##### Supplied records

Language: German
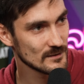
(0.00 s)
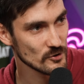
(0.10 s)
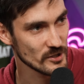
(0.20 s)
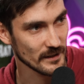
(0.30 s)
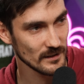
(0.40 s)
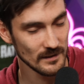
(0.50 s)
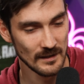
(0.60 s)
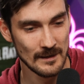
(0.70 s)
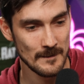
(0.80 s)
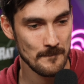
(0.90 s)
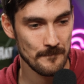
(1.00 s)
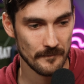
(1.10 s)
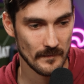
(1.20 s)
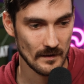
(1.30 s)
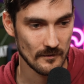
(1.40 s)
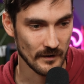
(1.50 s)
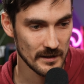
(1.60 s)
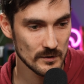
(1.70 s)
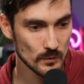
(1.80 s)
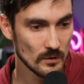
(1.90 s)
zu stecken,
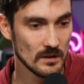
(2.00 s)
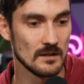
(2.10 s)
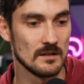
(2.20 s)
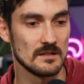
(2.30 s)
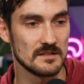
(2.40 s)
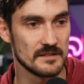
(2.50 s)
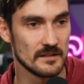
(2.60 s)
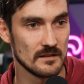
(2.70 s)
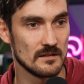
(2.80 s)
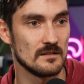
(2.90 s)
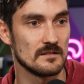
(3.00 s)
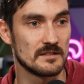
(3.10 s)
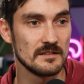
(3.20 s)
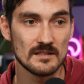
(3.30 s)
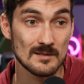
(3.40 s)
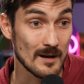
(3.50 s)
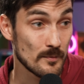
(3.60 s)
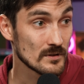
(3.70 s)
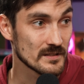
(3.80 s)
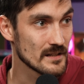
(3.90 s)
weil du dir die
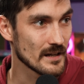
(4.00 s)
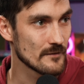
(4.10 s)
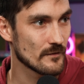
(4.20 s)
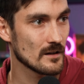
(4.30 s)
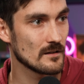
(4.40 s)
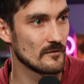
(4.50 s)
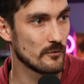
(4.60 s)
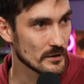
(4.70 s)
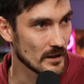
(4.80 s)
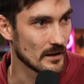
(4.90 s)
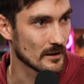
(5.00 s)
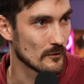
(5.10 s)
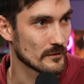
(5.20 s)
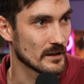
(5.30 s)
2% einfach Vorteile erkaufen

##########
##### Supplied records

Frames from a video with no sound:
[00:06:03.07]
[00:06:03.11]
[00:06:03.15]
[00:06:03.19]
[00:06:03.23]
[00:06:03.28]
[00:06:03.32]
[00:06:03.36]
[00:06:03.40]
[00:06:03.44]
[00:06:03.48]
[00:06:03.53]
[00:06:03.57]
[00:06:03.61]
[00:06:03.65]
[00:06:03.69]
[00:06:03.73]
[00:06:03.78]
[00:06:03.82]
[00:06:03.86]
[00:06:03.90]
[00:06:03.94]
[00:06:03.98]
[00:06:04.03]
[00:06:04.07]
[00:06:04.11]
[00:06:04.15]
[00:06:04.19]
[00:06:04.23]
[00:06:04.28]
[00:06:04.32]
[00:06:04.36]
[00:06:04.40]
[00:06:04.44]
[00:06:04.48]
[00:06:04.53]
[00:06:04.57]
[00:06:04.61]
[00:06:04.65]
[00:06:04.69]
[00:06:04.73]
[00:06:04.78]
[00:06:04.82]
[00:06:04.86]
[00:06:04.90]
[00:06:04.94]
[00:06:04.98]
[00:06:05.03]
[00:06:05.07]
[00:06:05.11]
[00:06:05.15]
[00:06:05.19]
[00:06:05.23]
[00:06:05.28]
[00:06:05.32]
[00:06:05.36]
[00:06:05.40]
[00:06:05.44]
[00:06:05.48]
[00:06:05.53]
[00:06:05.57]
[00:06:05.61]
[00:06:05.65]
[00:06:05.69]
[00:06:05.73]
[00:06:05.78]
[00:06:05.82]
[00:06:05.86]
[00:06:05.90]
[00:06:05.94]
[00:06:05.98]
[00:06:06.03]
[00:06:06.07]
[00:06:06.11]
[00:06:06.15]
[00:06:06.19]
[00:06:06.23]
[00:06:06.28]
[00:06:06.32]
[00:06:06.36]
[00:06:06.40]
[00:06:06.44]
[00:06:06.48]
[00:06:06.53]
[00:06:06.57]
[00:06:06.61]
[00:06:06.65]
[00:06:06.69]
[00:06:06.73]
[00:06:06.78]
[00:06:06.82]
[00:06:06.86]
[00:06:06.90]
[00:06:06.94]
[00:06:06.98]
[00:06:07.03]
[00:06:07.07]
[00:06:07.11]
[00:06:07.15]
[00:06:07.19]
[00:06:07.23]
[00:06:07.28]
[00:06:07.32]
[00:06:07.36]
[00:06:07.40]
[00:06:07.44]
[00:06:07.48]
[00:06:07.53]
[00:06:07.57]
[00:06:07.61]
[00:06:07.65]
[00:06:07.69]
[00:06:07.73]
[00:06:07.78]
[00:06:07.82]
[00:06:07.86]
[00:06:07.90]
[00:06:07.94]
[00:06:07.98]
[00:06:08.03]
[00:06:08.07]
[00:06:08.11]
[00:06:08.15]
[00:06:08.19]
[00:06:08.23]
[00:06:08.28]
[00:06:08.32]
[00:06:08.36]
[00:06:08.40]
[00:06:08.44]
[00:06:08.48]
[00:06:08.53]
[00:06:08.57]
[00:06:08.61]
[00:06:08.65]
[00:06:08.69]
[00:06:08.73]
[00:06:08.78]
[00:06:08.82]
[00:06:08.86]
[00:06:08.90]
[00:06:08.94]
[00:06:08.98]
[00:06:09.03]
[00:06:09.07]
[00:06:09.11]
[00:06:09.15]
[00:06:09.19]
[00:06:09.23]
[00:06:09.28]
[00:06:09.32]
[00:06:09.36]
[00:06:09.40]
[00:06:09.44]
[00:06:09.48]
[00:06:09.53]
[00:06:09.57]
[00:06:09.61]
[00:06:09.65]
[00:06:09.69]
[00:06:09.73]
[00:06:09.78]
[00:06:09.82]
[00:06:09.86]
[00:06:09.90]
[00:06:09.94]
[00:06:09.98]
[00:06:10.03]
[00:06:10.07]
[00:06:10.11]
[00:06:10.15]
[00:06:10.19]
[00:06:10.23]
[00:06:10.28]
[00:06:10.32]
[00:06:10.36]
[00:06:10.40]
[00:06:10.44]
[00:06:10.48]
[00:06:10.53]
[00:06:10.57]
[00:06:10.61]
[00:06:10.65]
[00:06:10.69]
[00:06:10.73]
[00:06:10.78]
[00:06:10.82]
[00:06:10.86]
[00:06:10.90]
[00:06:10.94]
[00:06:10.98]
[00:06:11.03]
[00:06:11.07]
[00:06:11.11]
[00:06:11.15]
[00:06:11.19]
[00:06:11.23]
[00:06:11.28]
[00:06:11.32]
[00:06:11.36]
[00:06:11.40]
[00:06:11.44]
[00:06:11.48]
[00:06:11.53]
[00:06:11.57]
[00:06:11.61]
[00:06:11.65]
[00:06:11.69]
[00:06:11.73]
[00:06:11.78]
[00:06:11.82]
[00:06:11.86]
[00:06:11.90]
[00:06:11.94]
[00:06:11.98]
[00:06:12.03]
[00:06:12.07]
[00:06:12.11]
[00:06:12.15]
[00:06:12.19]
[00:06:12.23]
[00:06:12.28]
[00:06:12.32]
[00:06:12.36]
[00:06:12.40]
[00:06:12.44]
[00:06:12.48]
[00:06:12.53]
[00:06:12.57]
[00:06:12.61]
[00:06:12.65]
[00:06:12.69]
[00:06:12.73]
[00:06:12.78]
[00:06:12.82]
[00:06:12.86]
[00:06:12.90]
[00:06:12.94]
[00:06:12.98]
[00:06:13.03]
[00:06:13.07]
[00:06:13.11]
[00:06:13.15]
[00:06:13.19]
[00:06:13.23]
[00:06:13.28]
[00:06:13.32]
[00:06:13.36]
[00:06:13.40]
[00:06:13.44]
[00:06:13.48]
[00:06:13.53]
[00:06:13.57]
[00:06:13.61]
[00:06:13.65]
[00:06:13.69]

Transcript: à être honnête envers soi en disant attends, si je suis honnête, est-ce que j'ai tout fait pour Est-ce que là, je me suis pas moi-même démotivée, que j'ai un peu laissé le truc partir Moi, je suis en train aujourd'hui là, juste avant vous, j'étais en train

##########

> [What the exercise asks]: A word-for-word copy of the lines above from the one with "Frames from a" through the one with "[00:06:04.44]", inclusive, is the only output wanted.

> [Written response]:
Frames from a video with no sound:
[00:06:03.07]
[00:06:03.11]
[00:06:03.15]
[00:06:03.19]
[00:06:03.23]
[00:06:03.28]
[00:06:03.32]
[00:06:03.36]
[00:06:03.40]
[00:06:03.44]
[00:06:03.48]
[00:06:03.53]
[00:06:03.57]
[00:06:03.61]
[00:06:03.65]
[00:06:03.69]
[00:06:03.73]
[00:06:03.78]
[00:06:03.82]
[00:06:03.86]
[00:06:03.90]
[00:06:03.94]
[00:06:03.98]
[00:06:04.03]
[00:06:04.07]
[00:06:04.11]
[00:06:04.15]
[00:06:04.19]
[00:06:04.23]
[00:06:04.28]
[00:06:04.32]
[00:06:04.36]
[00:06:04.40]
[00:06:04.44]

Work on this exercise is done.